Frequent and seasonally variable sublethal anthrax infections are accompanied by short-lived immunity in an endemic system

Abstract

Few studies have examined host-pathogen interactions in wildlife from an immunological perspective, particularly in the context of seasonal and longitudinal dynamics. In addition, though most ecological immunology studies employ serological antibody assays, endpoint titre determination is usually based on subjective criteria and needs to be made more objective. Despite the fact that anthrax is an ancient and emerging zoonotic infectious disease found world-wide, its natural ecology is not well understood. In particular, little is known about the adaptive immune responses of wild herbivore hosts against Bacillus anthracis. Working in the natural anthrax system of Etosha National Park, Namibia, we collected 154 serum samples from plains zebra (Equus quagga), 21 from springbok (Antidorcas marsupialis) and 45 from African elephants (Loxodonta africana) over 2-3 years, resampling individuals when possible for seasonal and longitudinal comparisons. We used enzyme-linked immunosorbent assays to measure anti-anthrax antibody titres and developed three increasingly conservative models to determine endpoint titres with more rigourous, objective mensuration. Between 52 and 87% of zebra, 0-15% of springbok and 3-52% of elephants had measurable anti-anthrax antibody titres, depending on the model used. While the ability of elephants and springbok to mount anti-anthrax adaptive immune responses is still equivocal, our results indicate that zebra in ENP often survive sublethal anthrax infections, encounter most B. anthracis in the wet season and can partially booster their immunity to B. anthracis. Thus, rather than being solely a lethal disease, anthrax often occurs as a sublethal infection in some susceptible hosts. Though we found that adaptive immunity to anthrax wanes rapidly, subsequent and frequent sublethal B. anthracis infections cause maturation of anti-anthrax immunity. By triggering host immune responses, these common sublethal infections may act as immunomodulators and affect population dynamics through indirect immunological and co-infection effects. In addition, with our three endpoint titre models, we introduce more mensuration rigour into serological antibody assays, even under the often-restrictive conditions that come with adapting laboratory immunology methods to wild systems.
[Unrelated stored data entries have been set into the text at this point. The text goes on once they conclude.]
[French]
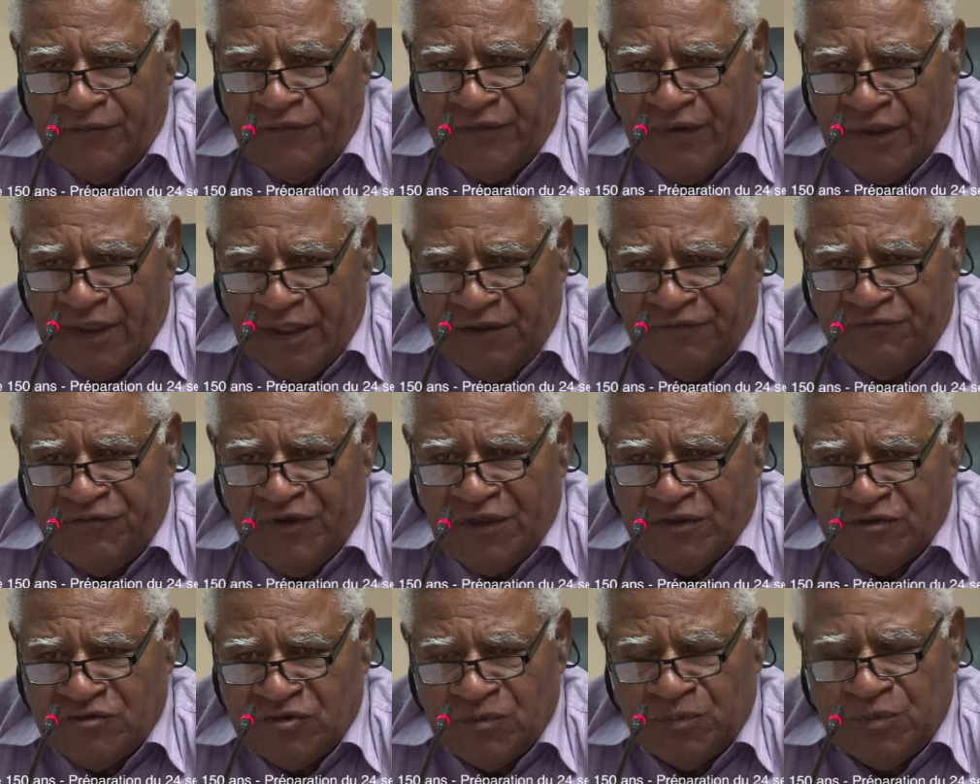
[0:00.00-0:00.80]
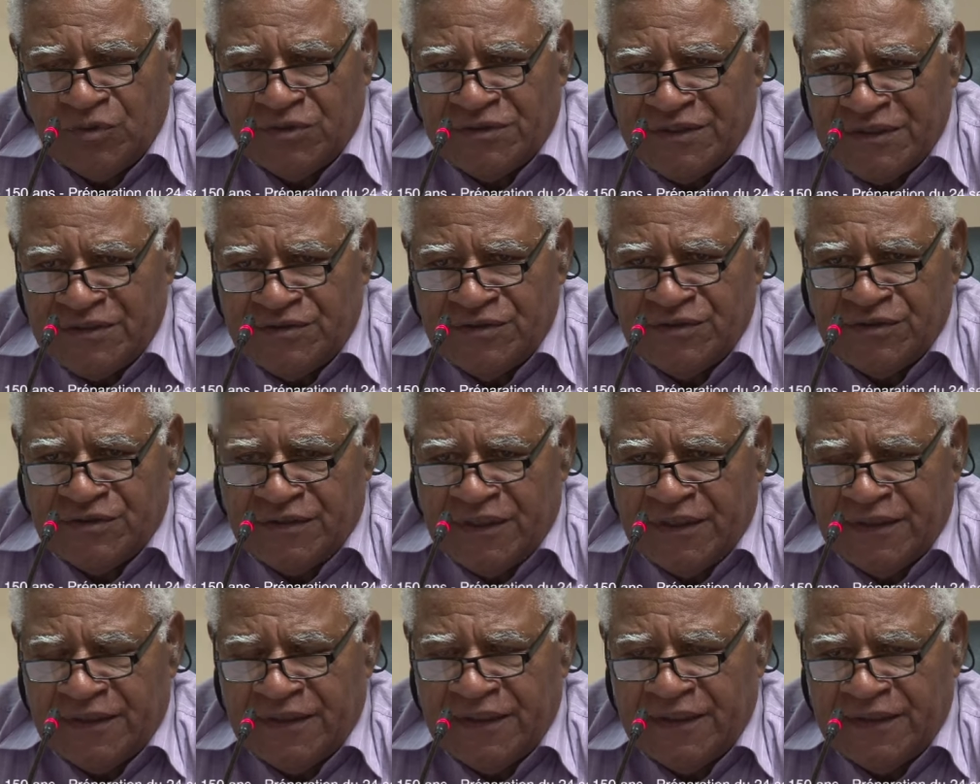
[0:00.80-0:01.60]
à la fin de ce
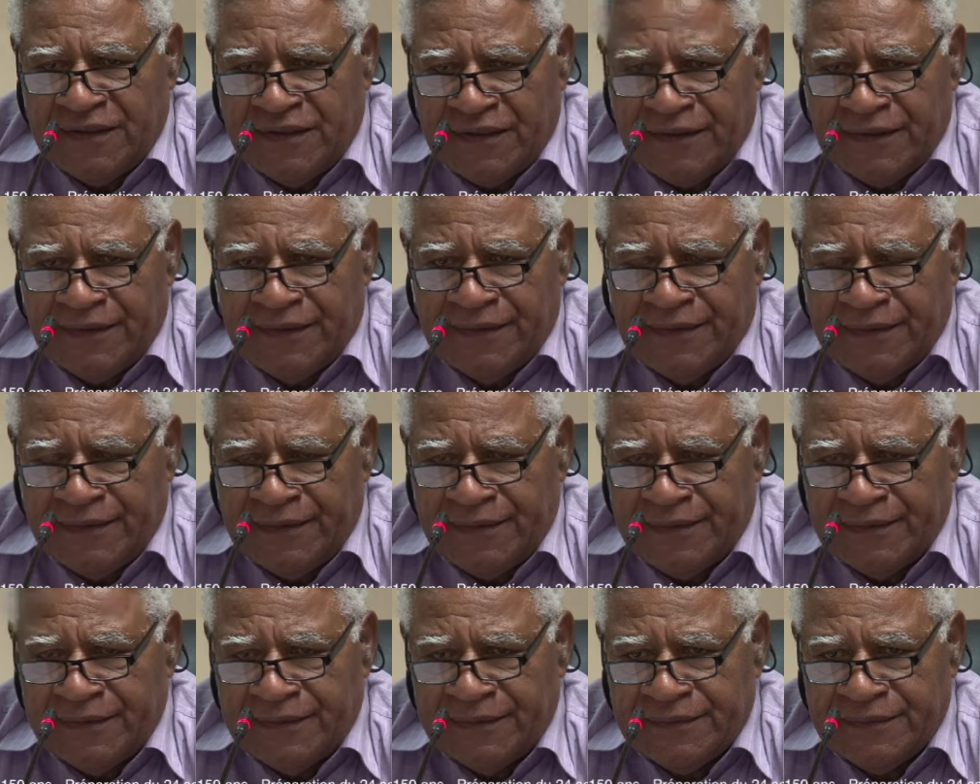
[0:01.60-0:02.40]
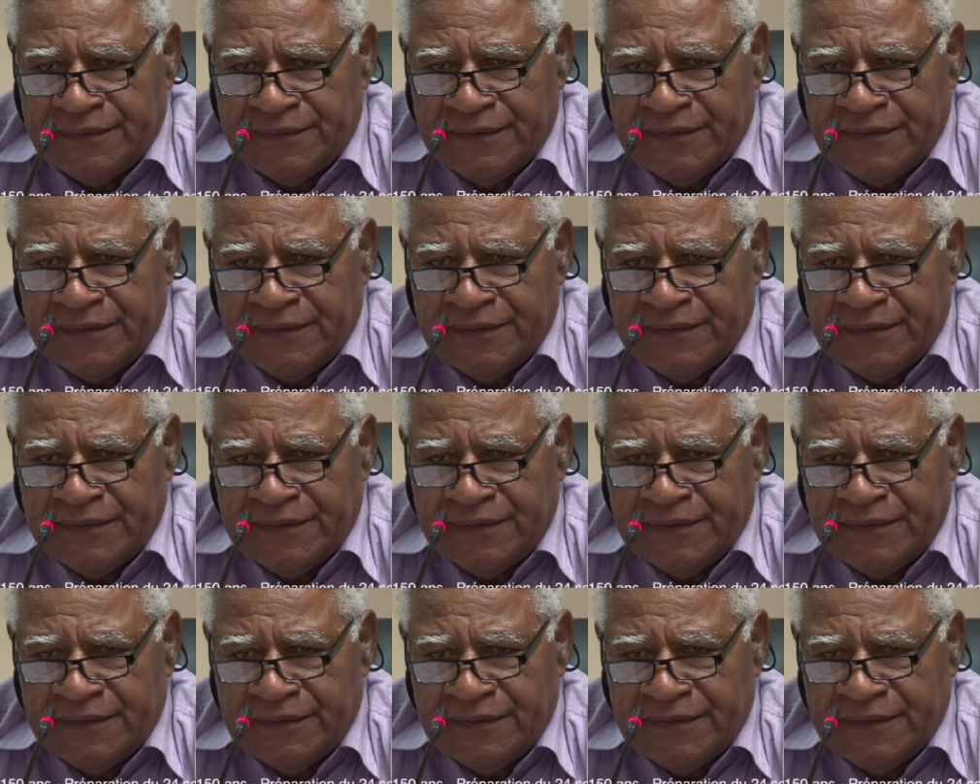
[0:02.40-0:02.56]
processus hein, qui a été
With these methods, we identified significantly more zebras responding immunologically to anthrax than have previous studies using less comprehensive titre analyses.

Keywords: ELISA; antibody persistence; bacteria; ecological immunology; endoparasites; host‐parasite interactions; microbiology; microparasites; seroconversion dynamics; serology.

Figure 1

Etosha National Park in northern Namibia. Most animal sampling occurred in the plains within a 20-60km radius from the Etosha Ecological Institute. Perennial watering points are marked with black circles.

Figure 2

Total culture-confirmed anthrax cases for elephant, springbok, and plains zebra by month for 2008-2010 (years of this study). The graph insert indicates mean monthly rainfall ± standard deviation in the Okaukuejo region for this same time period.

Figure 3

Antibody endpoint titers to B. anthracis PA toxin in a) plains zebra, b) springbok, and c) elephant, determined by each of the three titer cutoff rules. Titers are shown as log₂ of the reciprocal of dilution cut-off for clarity.

Figure 4

Optical density titer cutoff rules by species. Colored lines represent the difference between the optical densities (OD) of a sample Etosha animal (averaged between duplicates) and the OD of the negative control sample (averaged between duplicates) run on the same plate. The thick black lines show the threshold cutoffs for these differences that determined the titer assigned to an animal. Each sample’s OD curve appears only once in this figure (i.e. there are 154 colored lines in the left column representing each unique zebra serum sample). Any animals whose OD curve was never greater than the negative control on its plate are considered seronegative by all three Rules and appear only in the top row. Animals are considered positive by Rules 1, 2, and 3 when their OD curve was greater than the negative control (dotted line), greater than the negative control plus the 1.96 times the standard deviation between duplicate samples (dashed line), or greater than the negative control plus 1.96 times the standard deviation amongst the negative control population (run on separate plates; solid line), respectively. Thus, animals that are positive by Rule 3, the most conservative criterion, appear only in the bottom (fourth) row. The third row shows the animals that are positive by both Rules 1-2 but not Rule 3 and, similarly, the second row shows animals that are positive by Rule 1 but not by Rules 2-3.

Figure 5

Change over time of zebra antibody titers to B. anthracis PA toxin. Titers are shown as the log₂ of the reciprocal of the dilution endpoint as determined by Rule 2. Only individuals sampled 4 or 5 times are shown, with each plot showing 4-5 different animals for 13 zebra total across the 3 plots. Sampling seasons 1, 2, 3, and 4 are roughly 6 months apart from each other, whereas S5 is approximately 12 months after S4. Overlapping portions of some plots have been jittered slightly for clarity.

Figure 6

Percent (± 95% CI) of zebra samples with positive antibody titers or no titers against B. anthracis PA toxin, compared between wet and dry seasons.